Calvino el joven

Jorge Barón Biza | 21 de Septiembre de 2000|


“Por último, el cuervo”, por Ítalo Calvino, Tusquets Editores, Barcelona, 1999.

Después de sus primeros dos años en la tropical Cuba, Ítalo Calvino pasó su infancia y juventud en Italia, entre plantas exóticas que su padre coma botánico, cuidaba y estudiaba. Esta edad dorada terminó abruptamente con el ingreso en la resistencia y el Partido Comunista.

Los cuentos de este primer período (1943- 1947) forman el libro (una oscura tirada de 1500 en el ‘49, recibida en la penumbra crítica) que inaugura la obra de Calvino y refleja exactamente lo que estaba ocurriendo con la vida del escritor. El candor adánico chocaba con la línea realista impuesta por el partido (“El ojo del amo”, “Los hijos holgazanes”, “De padre a hijo”), y parece que salieran perdiendo los dos: Calvino fuerza en dirección equivocada sus talentos, y los comunistas se quedan sin un afiliado. Pero la experiencia no es vana para el cachorro de escritor. En este aspecto los cuentos del libro son un material muy claro para analizar lo que vendrá después. Supo conservarla sabia inocencia que reaparecerá una y otra vez a partir de la trilogía de los antepasados y las Cosmicómicas, enriquecida con un humor inconfundible; Supo también renunciar a una corrección política que lo limitaba artísticamente y a un realismo que lo violaba, guardando de éste tan solo el tono zumbón de fábula popular (“Hombre en tierras yermas”) de los cuentos folclóricos -que tanto aprovecho también Pasolini- y el recurso de intensificar la imagen hasta que parezca irreal (“Un barco lleno de cangrejos”).

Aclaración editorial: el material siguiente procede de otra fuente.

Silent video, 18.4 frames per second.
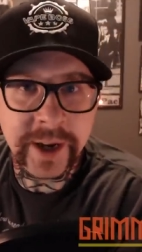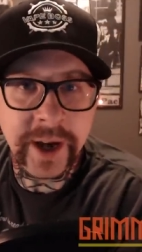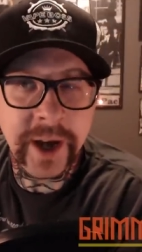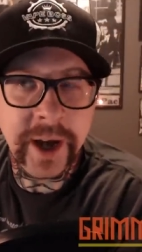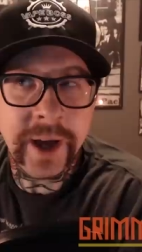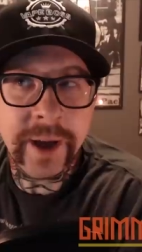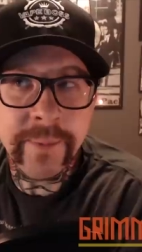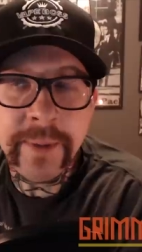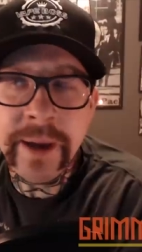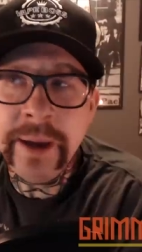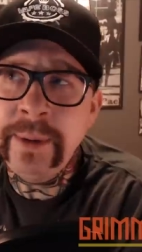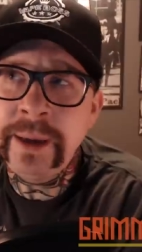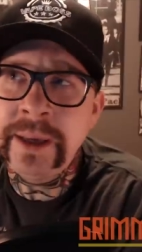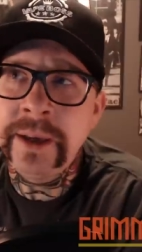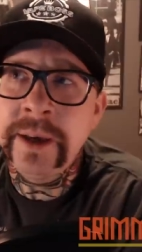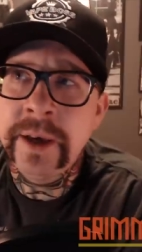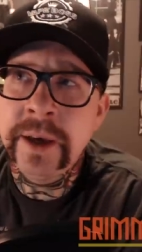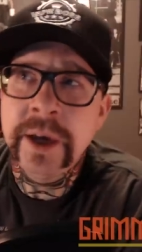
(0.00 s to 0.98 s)
Uh,
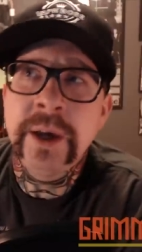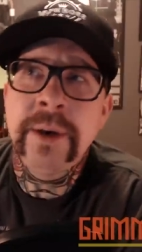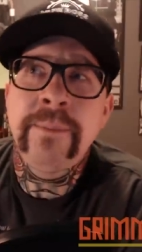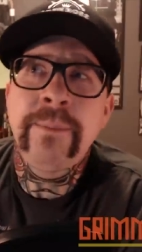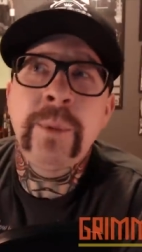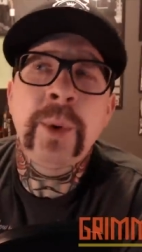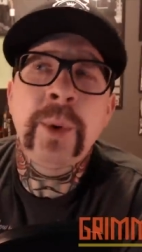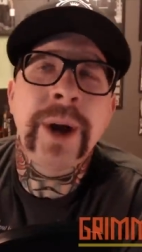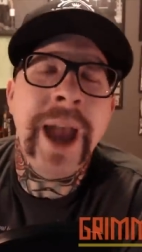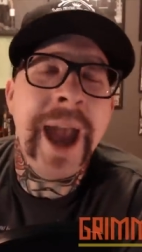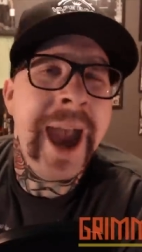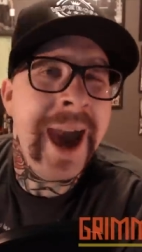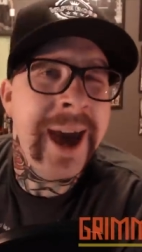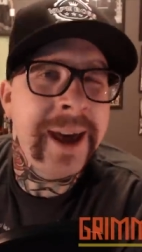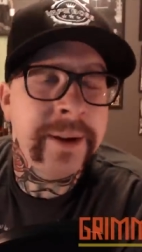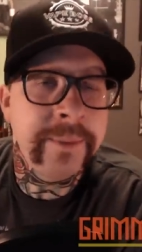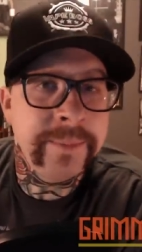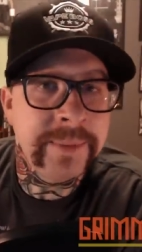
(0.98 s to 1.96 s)
maybe more
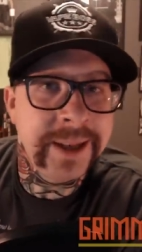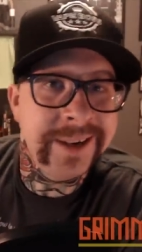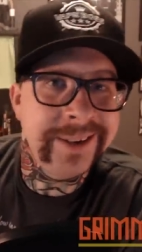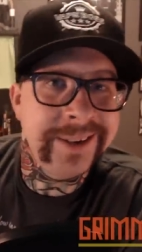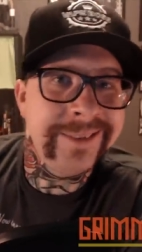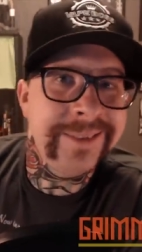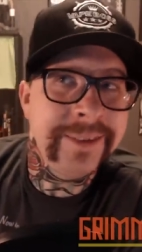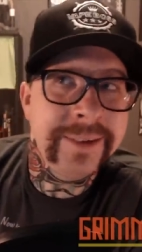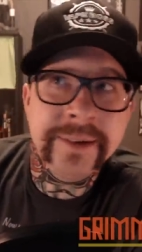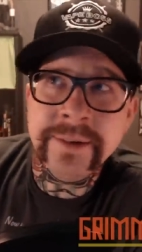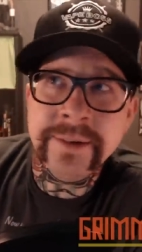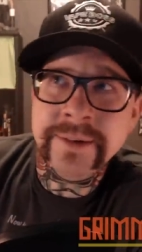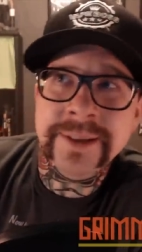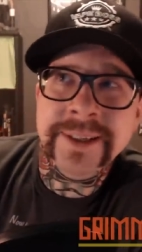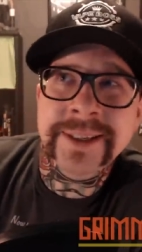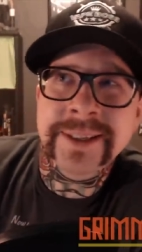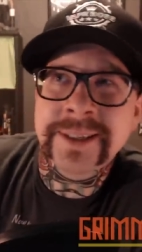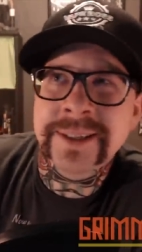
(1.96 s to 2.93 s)
Adam than
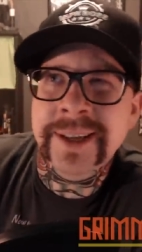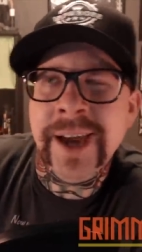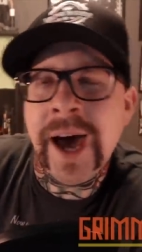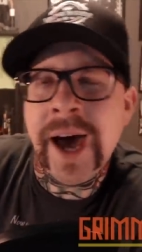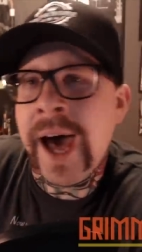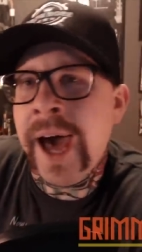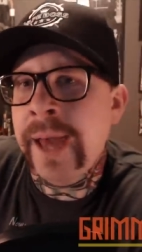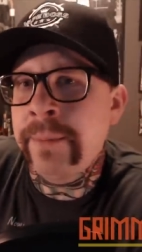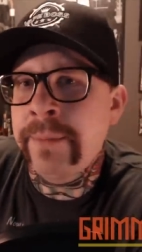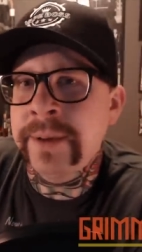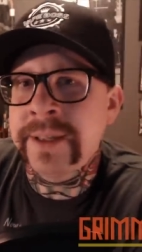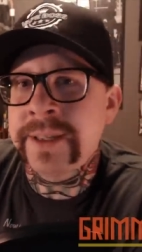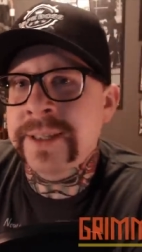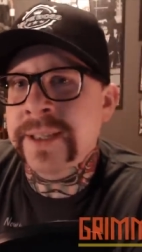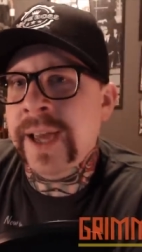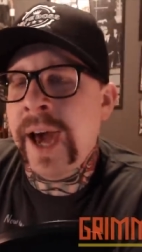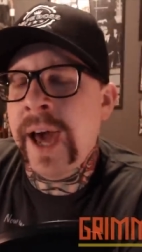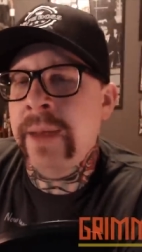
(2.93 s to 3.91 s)
Scott, but
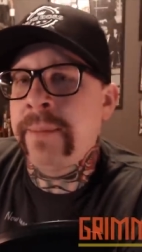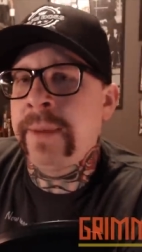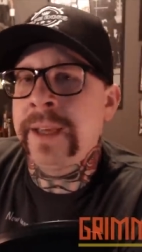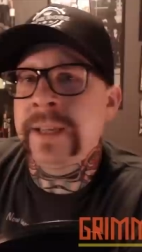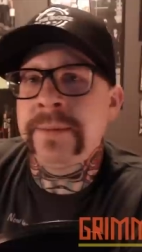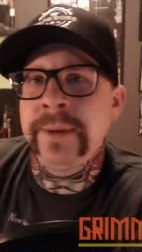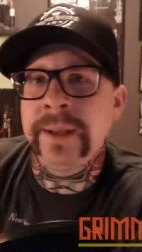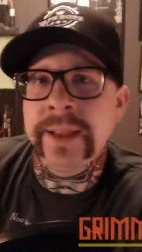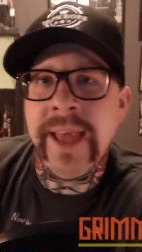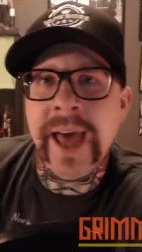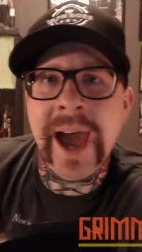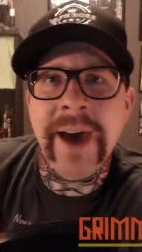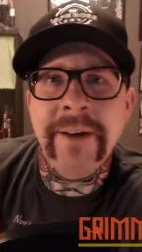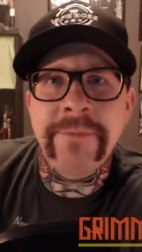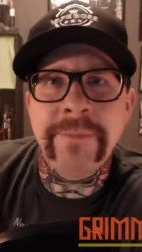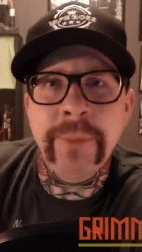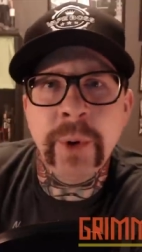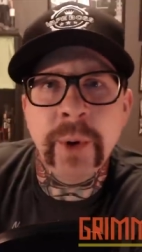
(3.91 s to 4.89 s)
Scott makes me
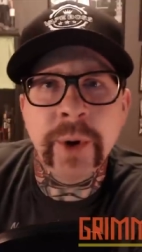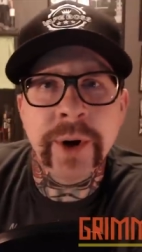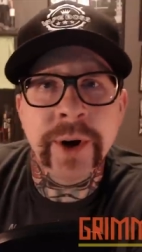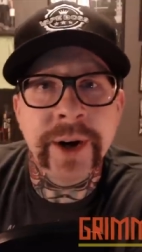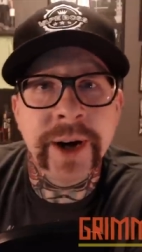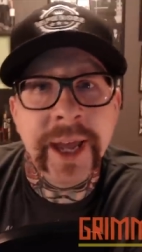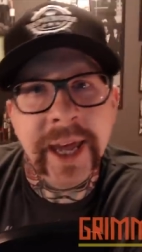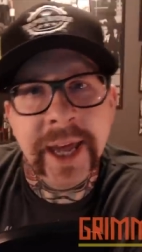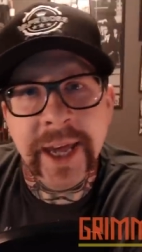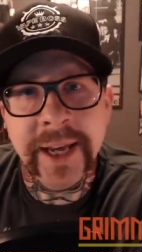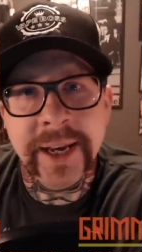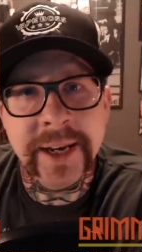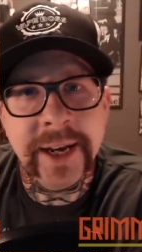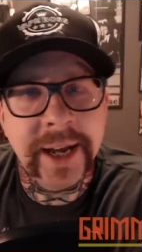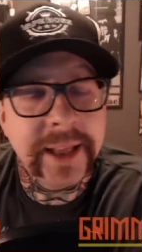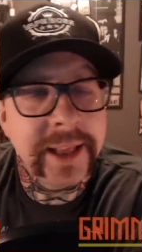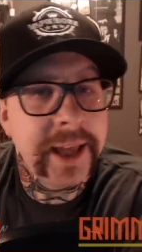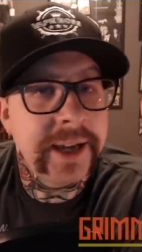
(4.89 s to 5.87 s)
laugh more, and
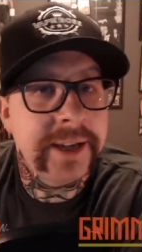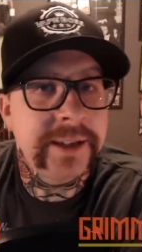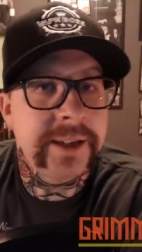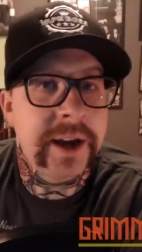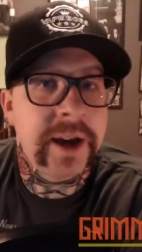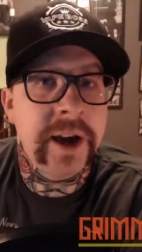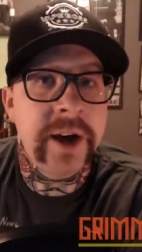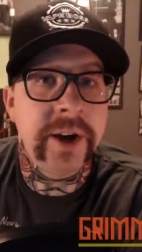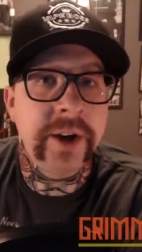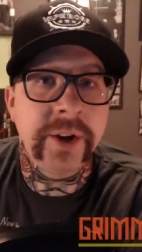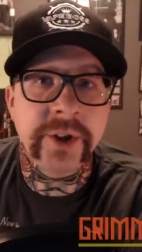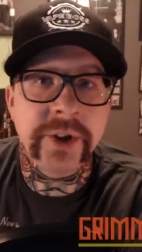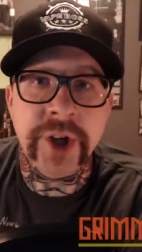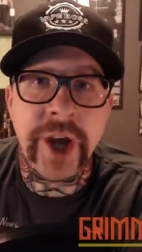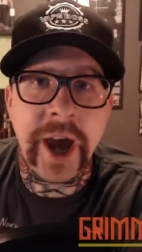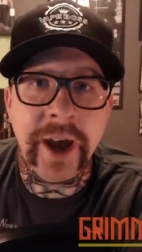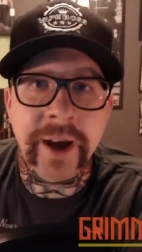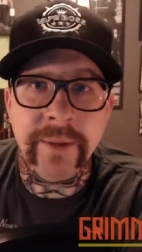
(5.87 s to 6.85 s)
I like to hug
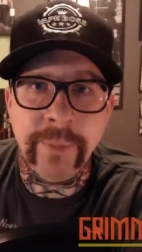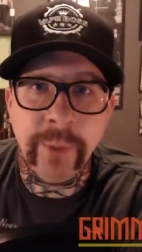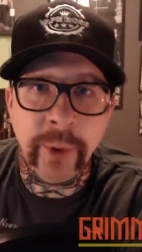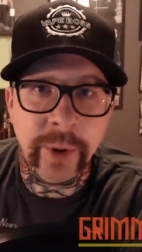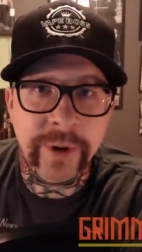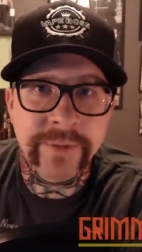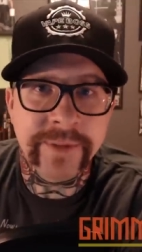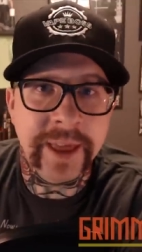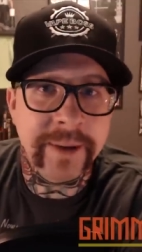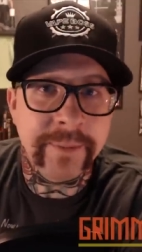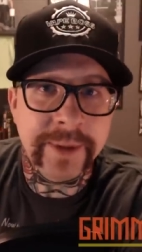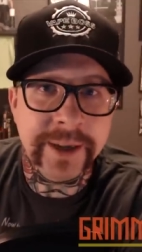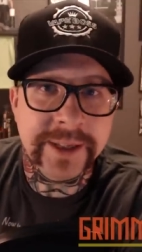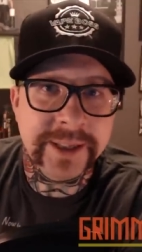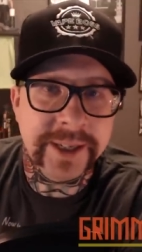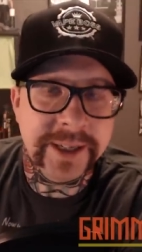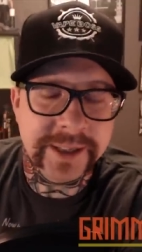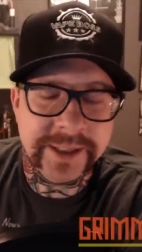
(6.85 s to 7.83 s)
Jack more, if that
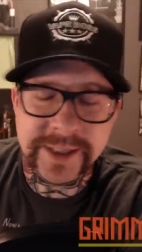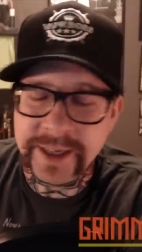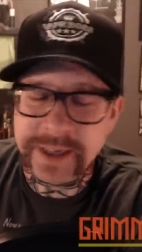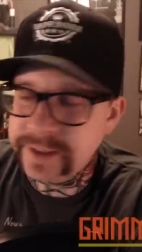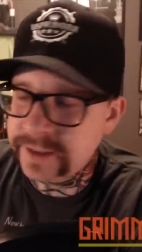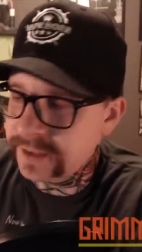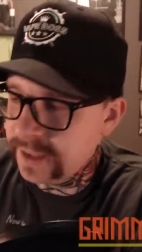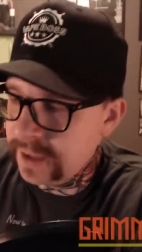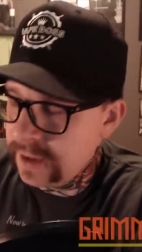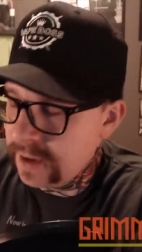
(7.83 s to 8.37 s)
makes any sense.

Se evidencia entonces cuanto a construcción propia hay en la estética de Calvino, hasta qué punto su fantasía es consciente (“Angustia en el cuartel), y cómo esta fantasía consciente lo diferencia de Pasolini pero también de su admirado Carroll. Además, queda muy clara la influencia de Chaplin en la estética calviniana (“Robo en una pastelería”)… y así su expresividad se acerca otra vez a Pasolini. 

Estos serpenteantes paralelos estéticos que aproximan y alejan a los dos grandes artistas solo sirven para enriquecerlos a ambos. Vive en el momento histórico exacto en que el exceso de racionalidad tecnológica ha explotado en autoritarismo, y fuerza en ellos el regreso de la fantasía. En Pasolini, tiene el sabor del idealismo; en Calvino, el de la ambigüedad (de allí el valor emblemático del título de “Por último, el cuervo): las apremiantes dudas de su tiempo le sirven para ascender a esa fantasía, una fantasía que llegó muy pronto a nuestras costas con el sabor personal de Angélica Gorodischer; una fantasía respetuosa (“Deseo en noviembre”), casi tímida, que no quiere llevarse por las orejas lector; una sensibilidad que siente horror por esos arreos humanos (“Van al comando”) tan propios de las guerras y que se proponen no tratar así a los lectores.

Sin embargo, el mundo que Calvino dejaba entrever mientras escribía estos cuentos, y que habrá de madurar pronto, no es tan incompatible con la ideología como alguna crítica propuso en su momento. Después de todo, las oposiciones muy marcadas y asertivas son tan propias de la ingenuidad folclórica como del marxismo clasista a ultranza de aquella época” (“Ahorcamiento de un juez”). Con mucha facilidad, entonces, el autor vuelca en los espacios del folclore y las luchas partisanas: el peligroso viaje que es también una prueba personal (“El hambre en Bevera), “Miedo en el sendero”), el bosque que fracciona el espacio (“El bosque de los animales”), los deambulares de los seres atrapados por fuerzas superiores (“Esperando la muerte en un hotel”), ya sea la historia, burocracia de guerra o el destino resignado que rige en la cultura popular. Por momentos, parece una ilustración anticipada de Todorov.

En síntesis, un libro que pierden la comparación con las grandes obras del autor, pero sin el cual no se pueden comprender. 


“Calvino el joven”, en La Voz del Interior, Córdoba, 21 de septiembre de 2000.